- [PROBLEM TO SOLVE]:
Output each line of the data below exactly, omitting any image.

Stored data entries:
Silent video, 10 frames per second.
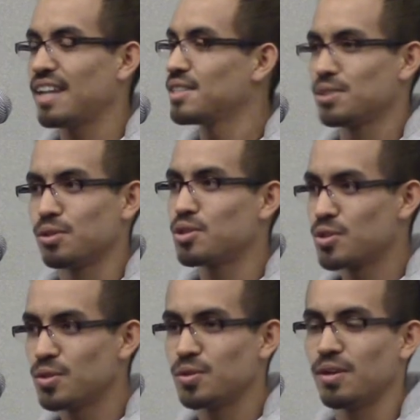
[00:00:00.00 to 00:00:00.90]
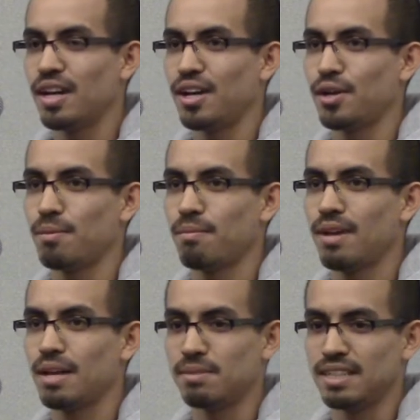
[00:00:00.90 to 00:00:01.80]
is so true,
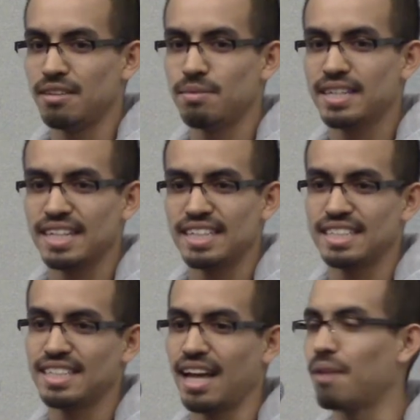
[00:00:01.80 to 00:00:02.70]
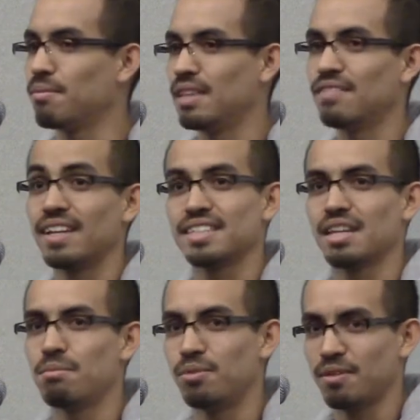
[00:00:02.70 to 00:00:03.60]
I believe, because I'm a living
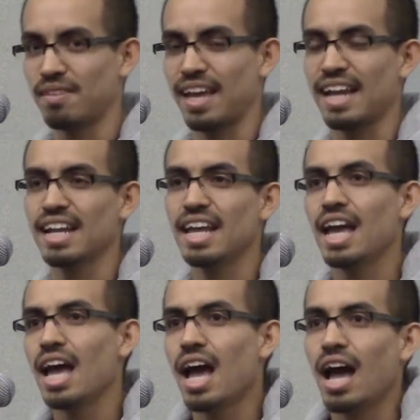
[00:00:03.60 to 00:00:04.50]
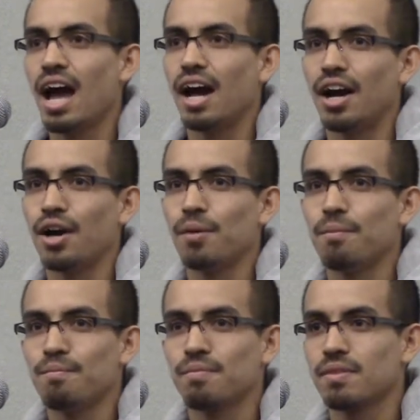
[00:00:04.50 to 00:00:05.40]
example of that.
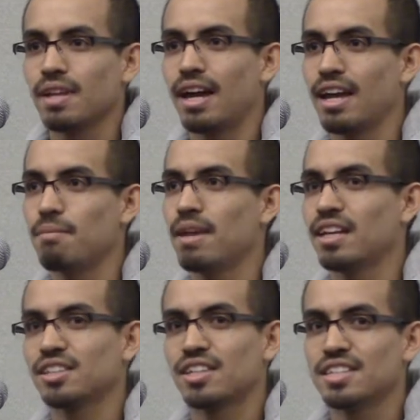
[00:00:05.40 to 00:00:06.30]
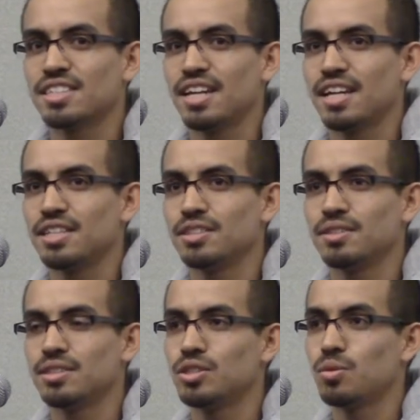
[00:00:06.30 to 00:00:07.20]
I met Dr. Garcia
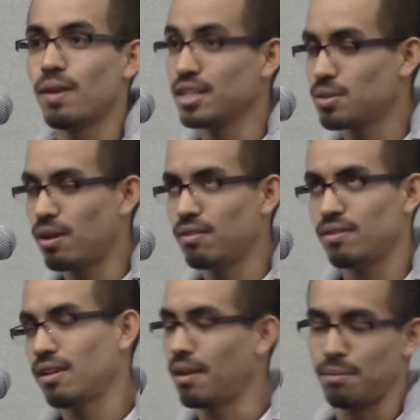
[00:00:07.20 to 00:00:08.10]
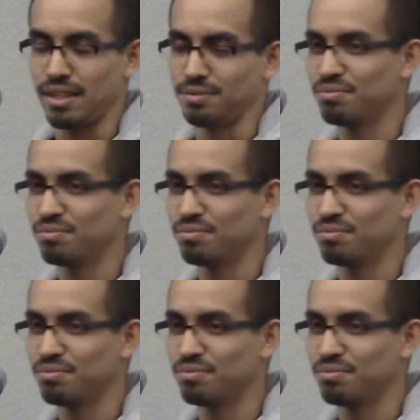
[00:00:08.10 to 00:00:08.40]
in 2012. I mean,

- [TASK OUTPUT]:
Silent video, 10 frames per second.
[00:00:00.00 to 00:00:00.90]
[00:00:00.90 to 00:00:01.80]
is so true,
[00:00:01.80 to 00:00:02.70]
[00:00:02.70 to 00:00:03.60]
I believe, because I'm a living
[00:00:03.60 to 00:00:04.50]
[00:00:04.50 to 00:00:05.40]
example of that.
[00:00:05.40 to 00:00:06.30]
[00:00:06.30 to 00:00:07.20]
I met Dr. Garcia
[00:00:07.20 to 00:00:08.10]
[00:00:08.10 to 00:00:08.40]
in 2012. I mean,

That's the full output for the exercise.